Copy the entire class of the module you want to use including that last ‘new ET_Builder’ line and paste it inside your module file, replacing the comment of ‘this is where your new module class will go’.

3) Time to do some hacking.

Firstly you need to rename the Class Name of the new module and the slug. The default Image Module class looks like this

class ET_Builder_Module_Image extends ET_Builder_Module {
  function init() {
    $this->name = esc_html__( 'Image', 'et_builder' );
    $this->slug = 'et_pb_image';

For our new module we would do something like this

class ET_Builder_Module_Image2 extends ET_Builder_Module {
  function init() {
    $this->name = esc_html__( 'Image 2', 'et_builder' );
    $this->slug = 'et_pb_image2';

Note that it is very important to keep the et_pb_ prefix for the module slug, otherwise the Divi Builder won’t load the module.

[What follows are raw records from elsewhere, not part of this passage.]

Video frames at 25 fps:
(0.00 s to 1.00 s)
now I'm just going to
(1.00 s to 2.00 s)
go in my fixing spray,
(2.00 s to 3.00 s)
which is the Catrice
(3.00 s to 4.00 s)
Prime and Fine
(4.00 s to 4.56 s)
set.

Then we need to change how the instance of the new class is called, as well as add the shortcode for it (so that WordPress can render your module on the website). At the moment it says this:

new ET_Builder_Module_Image;

We need to change it to this

$et_builder_module_image2 = new ET_Builder_Module_Image2();
add_shortcode( 'et_pb_image2', array($et_builder_module_image2, '_shortcode_callback') );

using the new class name and the new slug.

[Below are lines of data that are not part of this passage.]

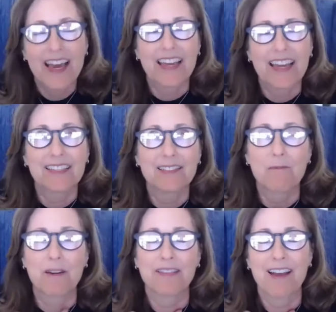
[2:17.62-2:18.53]
is
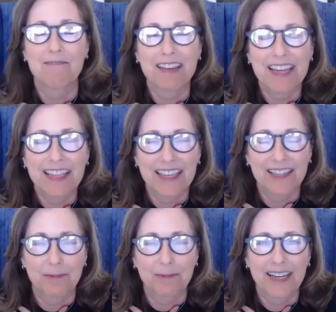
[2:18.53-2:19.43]
someone that we in the
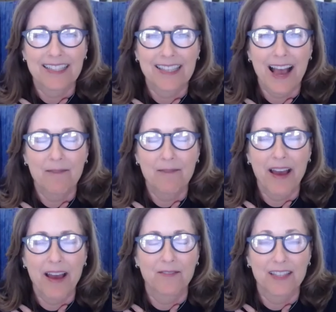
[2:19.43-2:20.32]
Experience Lab
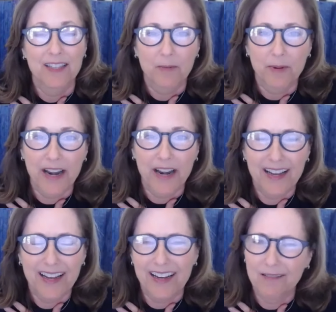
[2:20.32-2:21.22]
have
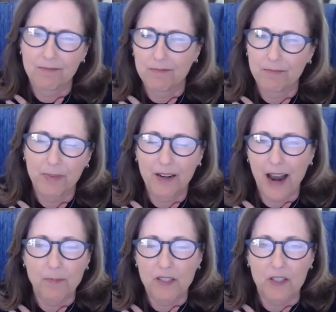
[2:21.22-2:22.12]
celebrated and
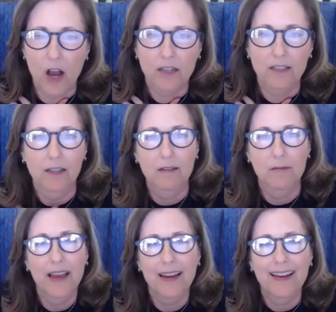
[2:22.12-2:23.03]
perhaps stalked a little
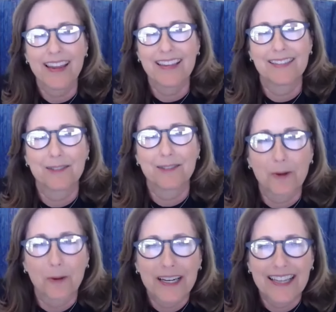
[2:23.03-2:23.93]
bit. He's a
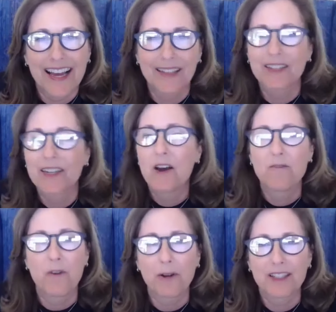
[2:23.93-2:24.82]
storyteller
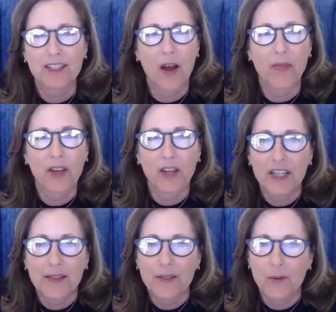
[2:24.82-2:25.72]
focused on the good
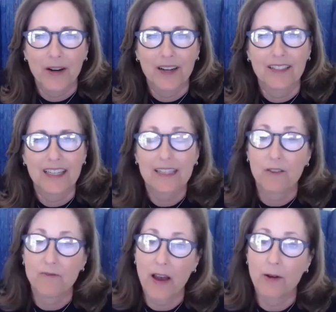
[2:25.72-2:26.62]
in the world. He's the
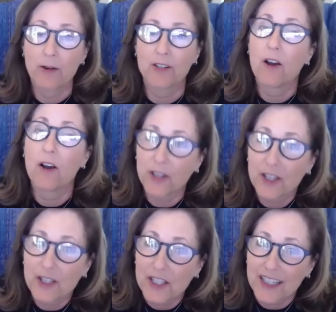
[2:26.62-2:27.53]
founder of
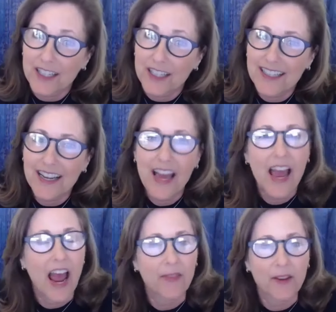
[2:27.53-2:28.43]
Good Good Good
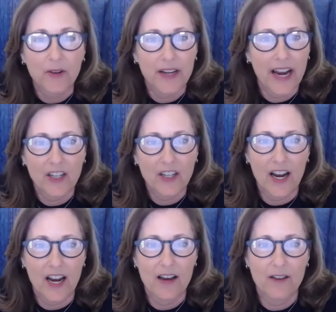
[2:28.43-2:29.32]
and the creator
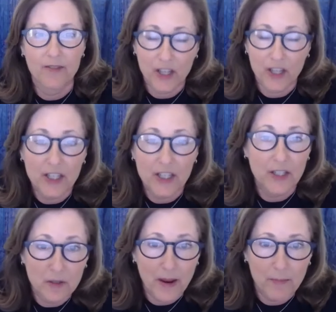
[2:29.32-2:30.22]
of the Good
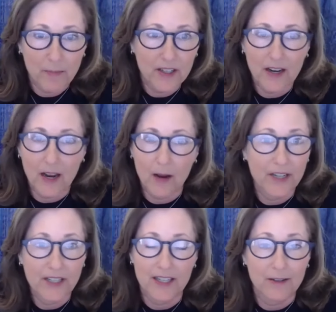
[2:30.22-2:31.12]
Newspaper, a
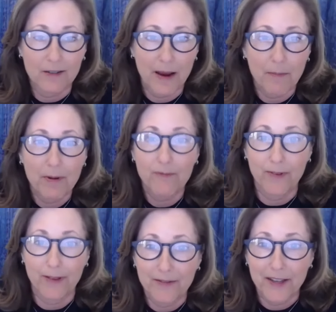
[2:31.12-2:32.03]
printed newspaper
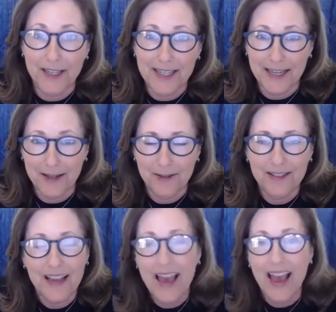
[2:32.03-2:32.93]
full of good news.
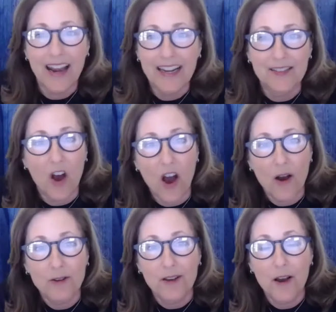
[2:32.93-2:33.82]
And he's the
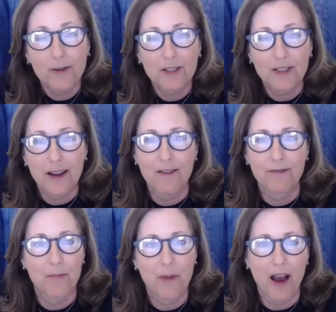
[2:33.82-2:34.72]
ho- host of
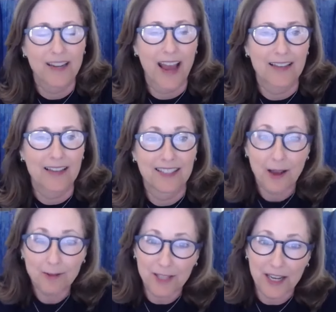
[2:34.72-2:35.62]
the podcast
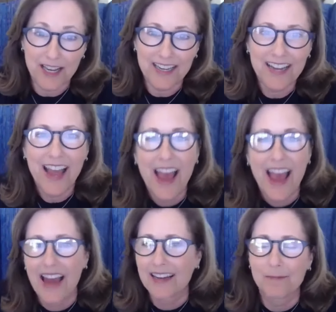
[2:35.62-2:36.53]
Sounds Good
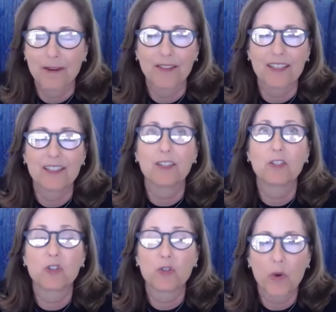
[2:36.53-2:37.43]
and has built this
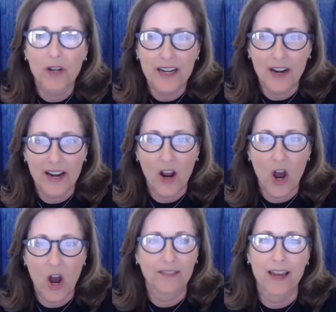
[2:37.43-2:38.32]
extraordinary
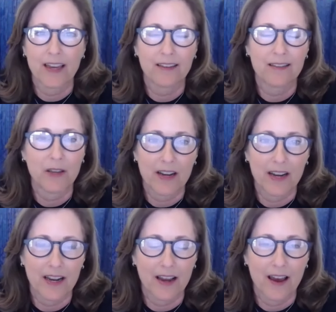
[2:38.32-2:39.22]
online
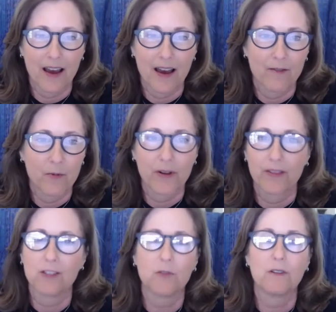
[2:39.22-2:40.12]
community of more
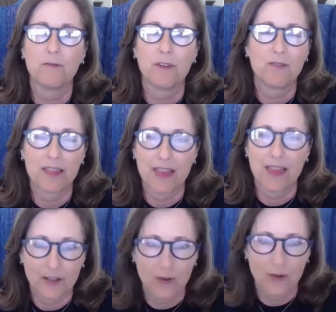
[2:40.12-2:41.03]
than
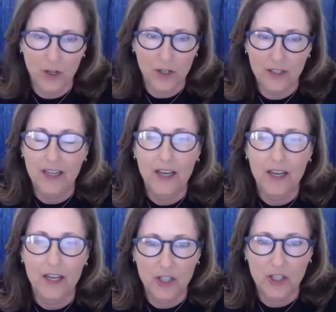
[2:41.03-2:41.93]
250,000 world
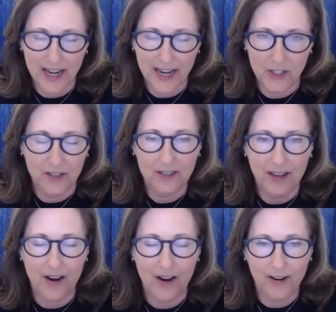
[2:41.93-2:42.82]

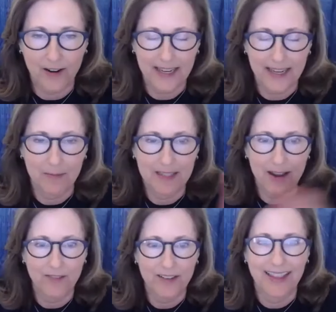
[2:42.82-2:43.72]
changers. And our team
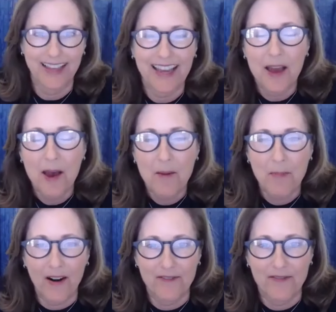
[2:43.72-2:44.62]
definitely
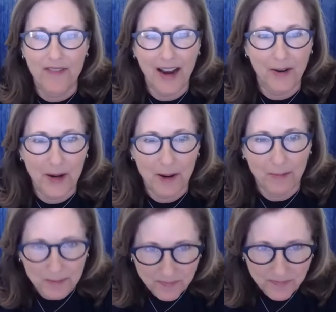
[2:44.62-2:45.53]
part of that group.
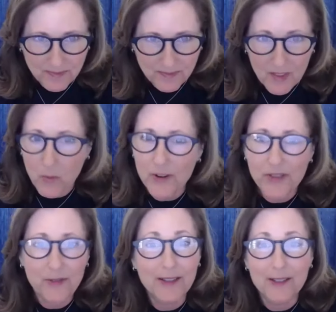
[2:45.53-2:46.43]
We're
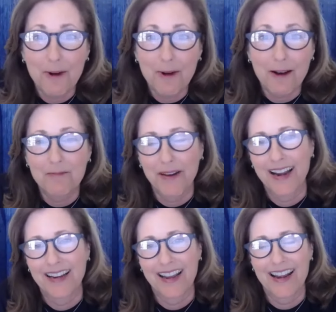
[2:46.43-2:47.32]
thrilled to welcome
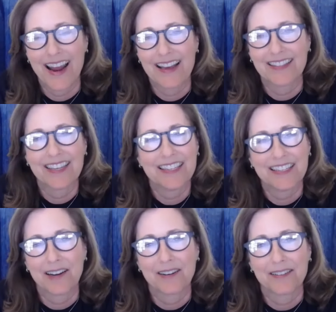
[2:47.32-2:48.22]
Branden as he
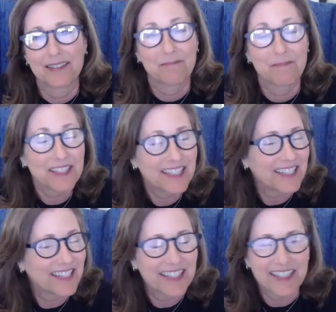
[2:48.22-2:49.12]
shares some good,
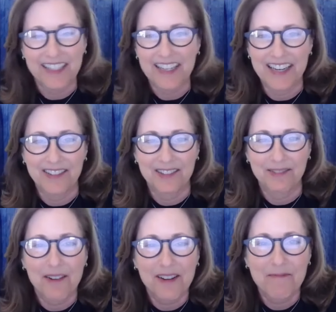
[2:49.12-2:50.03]
good, good
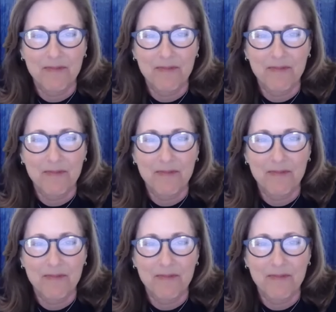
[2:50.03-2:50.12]
news. Welcome,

NOTE: if you want to override an existing module with a customised version (not add a new one), you only need to change the class name of the module, not the slug. Also you need to replace the shortcode for that module.

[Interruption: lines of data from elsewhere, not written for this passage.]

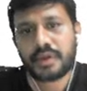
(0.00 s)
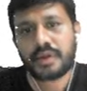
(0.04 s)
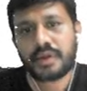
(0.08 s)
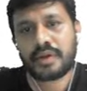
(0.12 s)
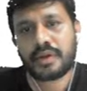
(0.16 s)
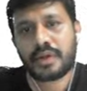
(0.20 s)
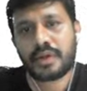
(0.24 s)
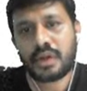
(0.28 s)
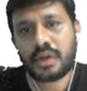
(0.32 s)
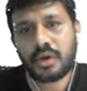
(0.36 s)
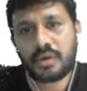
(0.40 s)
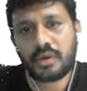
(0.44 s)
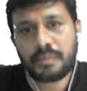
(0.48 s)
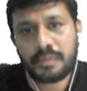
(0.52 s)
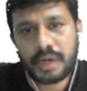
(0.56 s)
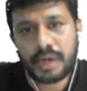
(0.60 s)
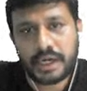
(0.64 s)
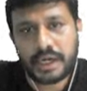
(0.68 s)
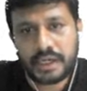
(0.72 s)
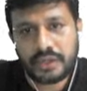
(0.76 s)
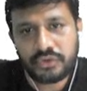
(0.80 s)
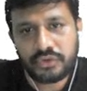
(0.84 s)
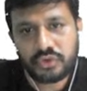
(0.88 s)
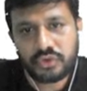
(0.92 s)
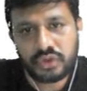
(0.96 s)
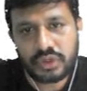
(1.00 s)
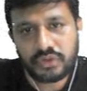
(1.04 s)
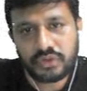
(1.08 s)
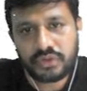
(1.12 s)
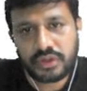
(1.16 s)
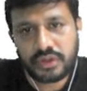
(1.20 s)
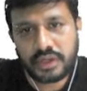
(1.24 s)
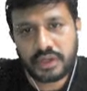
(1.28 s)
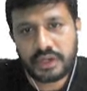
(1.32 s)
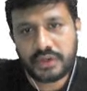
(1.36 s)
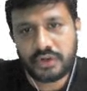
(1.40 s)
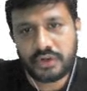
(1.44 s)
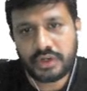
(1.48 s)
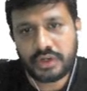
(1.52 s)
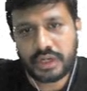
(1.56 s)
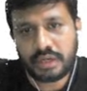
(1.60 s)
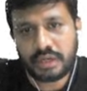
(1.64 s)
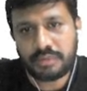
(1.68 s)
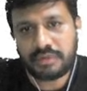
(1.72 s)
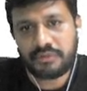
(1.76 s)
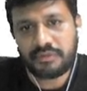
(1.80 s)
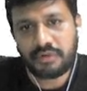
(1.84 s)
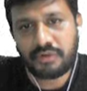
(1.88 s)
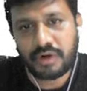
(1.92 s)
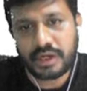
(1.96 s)
Now my dear students, can you tell
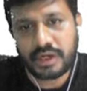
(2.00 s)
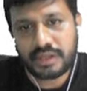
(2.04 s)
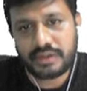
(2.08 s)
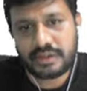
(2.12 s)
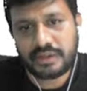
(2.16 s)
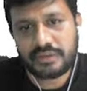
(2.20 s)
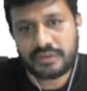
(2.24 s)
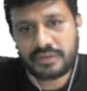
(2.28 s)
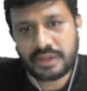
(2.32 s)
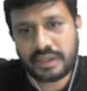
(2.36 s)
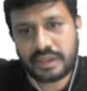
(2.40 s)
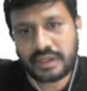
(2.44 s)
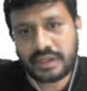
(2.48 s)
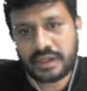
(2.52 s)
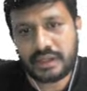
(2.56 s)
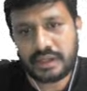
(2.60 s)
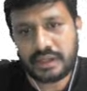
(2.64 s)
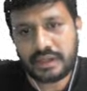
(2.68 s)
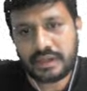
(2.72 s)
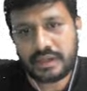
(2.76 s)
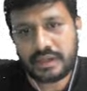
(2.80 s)
me what is this signal?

class ET_Builder_Module_Image2 extends ET_Builder_Module {
  function init() {
    $this->name = esc_html__( 'Image', 'et_builder' );
    $this->slug = 'et_pb_image';

and

$et_builder_module_image2 = new ET_Builder_Module_Image2();
remove_shortcode( 'et_pb_image' );
add_shortcode( 'et_pb_image', array($et_builder_module_image2, '_shortcode_callback') );

 

Anyway, we’re building a new module, so your final custom module file looks something like this:

function ex_divi_child_theme_setup() {

   if ( class_exists('ET_Builder_Module')) {

      class ET_Builder_Module_Image2 extends ET_Builder_Module {
         function init() {
            $this->name = __( 'Image', 'et_builder' );
            $this->slug = 'et_pb_image2';
            // a whole bunch of php code that defines how the class functions
         }
      }
      $et_builder_module_image2 = new ET_Builder_Module_Image2();
      add_shortcode( 'et_pb_image2', array($et_builder_module_image2, '_shortcode_callback') );

   }

}
add_action('et_builder_ready', 'ex_divi_child_theme_setup');

 

Now you are ready to start making changes to the module’s code and build your custom module functionality.

Happy hacking…

UPDATE: During preparation of this article I discovered that my custom modules weren’t always loading into the Page Builder. I couldnt figure out why until I found out how the Divi Page Builder caching works. So make sure you check that as well.